#### Work instruction:
Word for word, retype the lines from the one containing "[0:00.00-0:00.90]" to the one containing "Lip reading: Buying" below, keeping both end lines and dropping the pictures.

#### Listed entries:
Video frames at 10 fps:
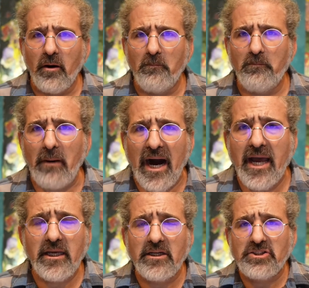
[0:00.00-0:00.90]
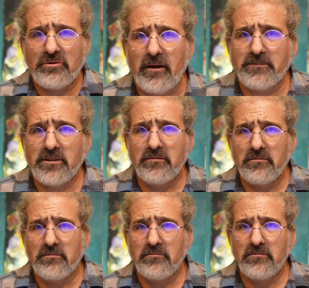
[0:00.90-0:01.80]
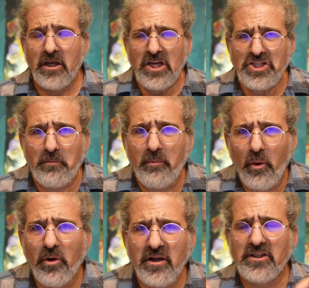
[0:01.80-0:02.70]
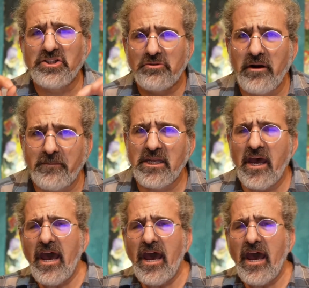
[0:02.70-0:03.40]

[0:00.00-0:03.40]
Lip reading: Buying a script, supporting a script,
---
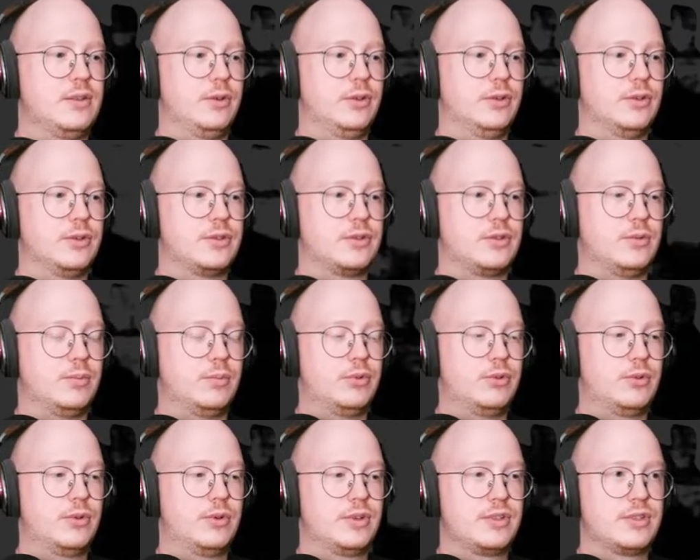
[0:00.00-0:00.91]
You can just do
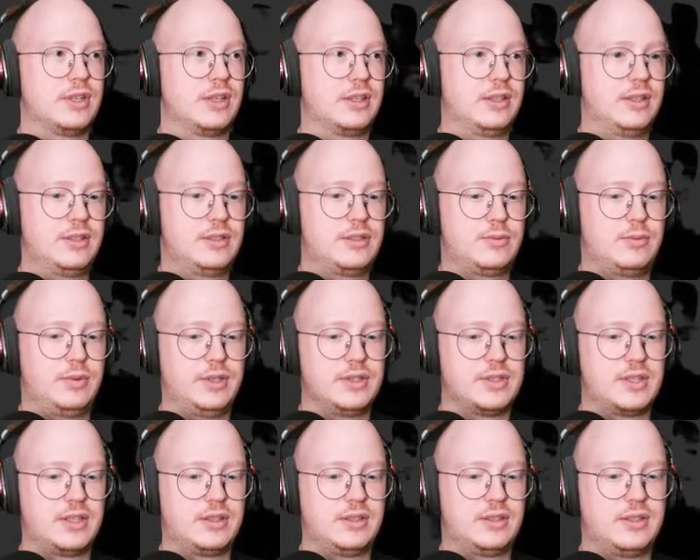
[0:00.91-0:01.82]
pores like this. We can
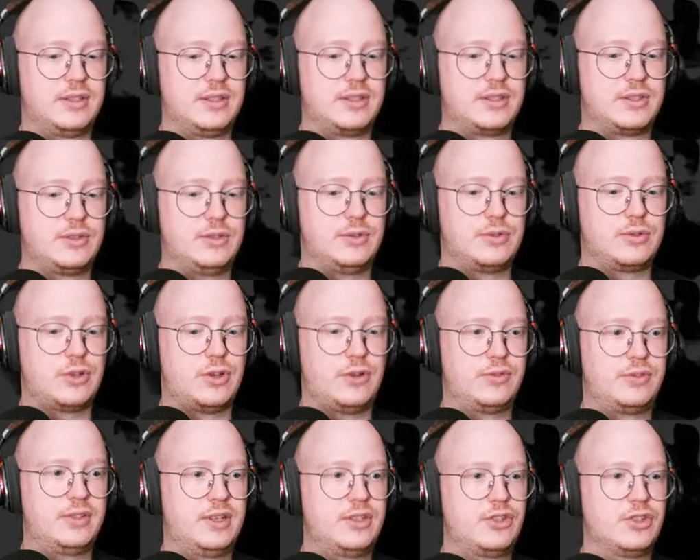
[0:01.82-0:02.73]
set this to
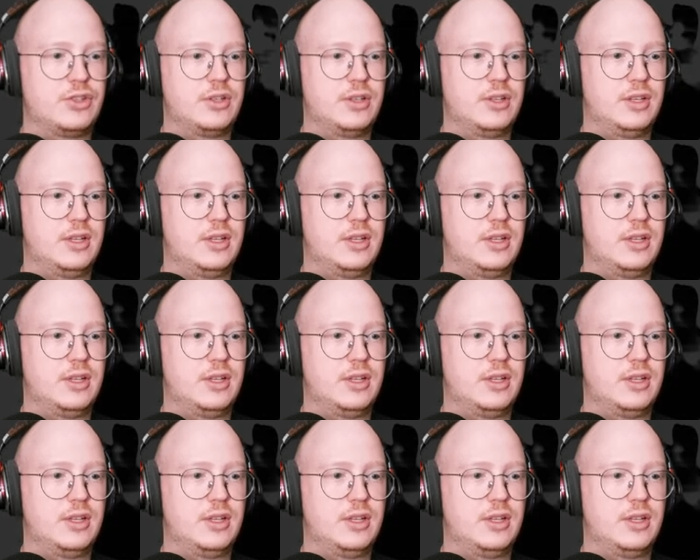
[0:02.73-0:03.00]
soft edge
* * *
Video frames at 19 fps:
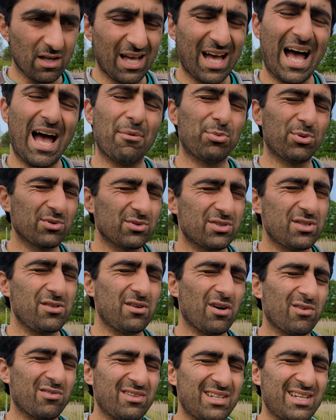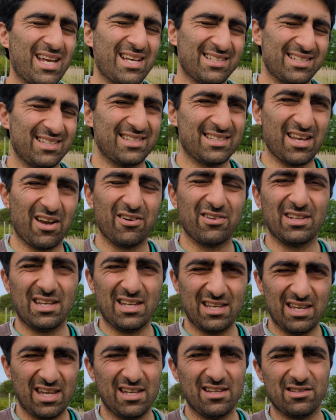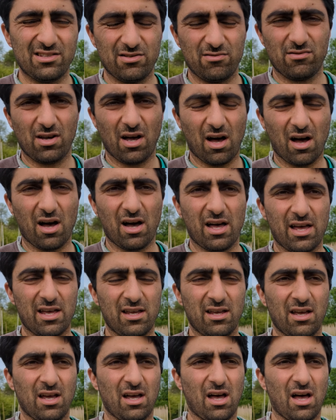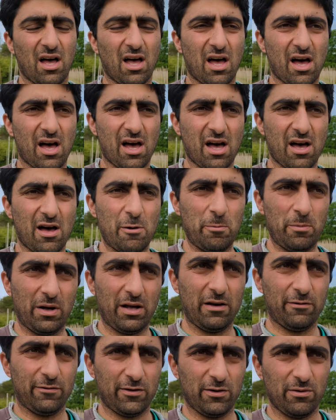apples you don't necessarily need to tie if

#### Result for this task:
[0:00.00-0:00.90]
[0:00.90-0:01.80]
[0:01.80-0:02.70]
[0:02.70-0:03.40]

[0:00.00-0:03.40]
Lip reading: Buying a script, supporting a script,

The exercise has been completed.